We consider all papers which contribute to the progress in the conceptualization of value in business markets. As the emphasis of this special issue is on the conceptualization of value in business markets, we also welcome empirical and analytical approaches that contribute to our understanding of value in business markets. Furthermore, we encourage authors interested in submitting an article to the Special Issue to present their work in a Special Session at a workshop to be held in Berlin from September 26 to 27, 2023. For more information, visit the workshop site.

 

Authors aiming to submit articles to the special issue need to submit through the Journal of Business & Industrial Marketing (JBIM) website. Promising submissions will be considered for a double blind review process. Extended abstracts submitted for the Berlin Workshop can and should be used to prepare for the development and submission of papers to JBIM special issue.

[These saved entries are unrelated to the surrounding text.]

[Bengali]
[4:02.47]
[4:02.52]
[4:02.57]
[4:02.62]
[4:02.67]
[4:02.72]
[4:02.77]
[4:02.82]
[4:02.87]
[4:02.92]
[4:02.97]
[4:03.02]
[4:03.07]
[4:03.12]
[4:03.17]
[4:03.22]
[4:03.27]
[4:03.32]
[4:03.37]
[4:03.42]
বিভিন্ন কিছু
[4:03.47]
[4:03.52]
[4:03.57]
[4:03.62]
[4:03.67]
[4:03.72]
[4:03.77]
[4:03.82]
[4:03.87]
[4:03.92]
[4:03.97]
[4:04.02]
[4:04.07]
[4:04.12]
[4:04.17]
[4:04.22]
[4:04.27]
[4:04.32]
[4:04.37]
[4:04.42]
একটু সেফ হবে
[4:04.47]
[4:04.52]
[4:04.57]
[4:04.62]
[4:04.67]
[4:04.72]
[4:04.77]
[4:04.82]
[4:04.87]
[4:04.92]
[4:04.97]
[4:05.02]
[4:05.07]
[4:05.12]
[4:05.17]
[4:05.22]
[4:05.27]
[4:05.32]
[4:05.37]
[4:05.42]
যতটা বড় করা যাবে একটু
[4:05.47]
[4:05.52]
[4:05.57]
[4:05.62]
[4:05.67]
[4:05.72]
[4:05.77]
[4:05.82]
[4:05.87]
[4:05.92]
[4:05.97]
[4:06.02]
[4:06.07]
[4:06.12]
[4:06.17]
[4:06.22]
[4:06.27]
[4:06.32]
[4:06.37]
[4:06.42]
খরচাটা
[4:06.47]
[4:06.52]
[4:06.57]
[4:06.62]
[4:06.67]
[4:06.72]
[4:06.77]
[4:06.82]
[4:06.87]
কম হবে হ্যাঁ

Submissions need to be designated to the “Value and Valuation in Business Markets” Special Issue section on the JBIM website, which will open on 10/1/2023 via

https://mc.manuscriptcentral.com/jbim.

Overview on submission dates and deadlines:

  • June 15, 2023: Extended abstracts (max. 5 Pages, single spaced) of submissions for the Berlin workshop. See the workshop site for submission details.
  • September 26-27, 2023: Special Session: “Value and Valuation in Business Markets” at the Berlin workshop.
  • October 1, 2023: Submission of full papers to the Special Issue opens.
  • December 31, 2023: Deadline for Special Issue submission.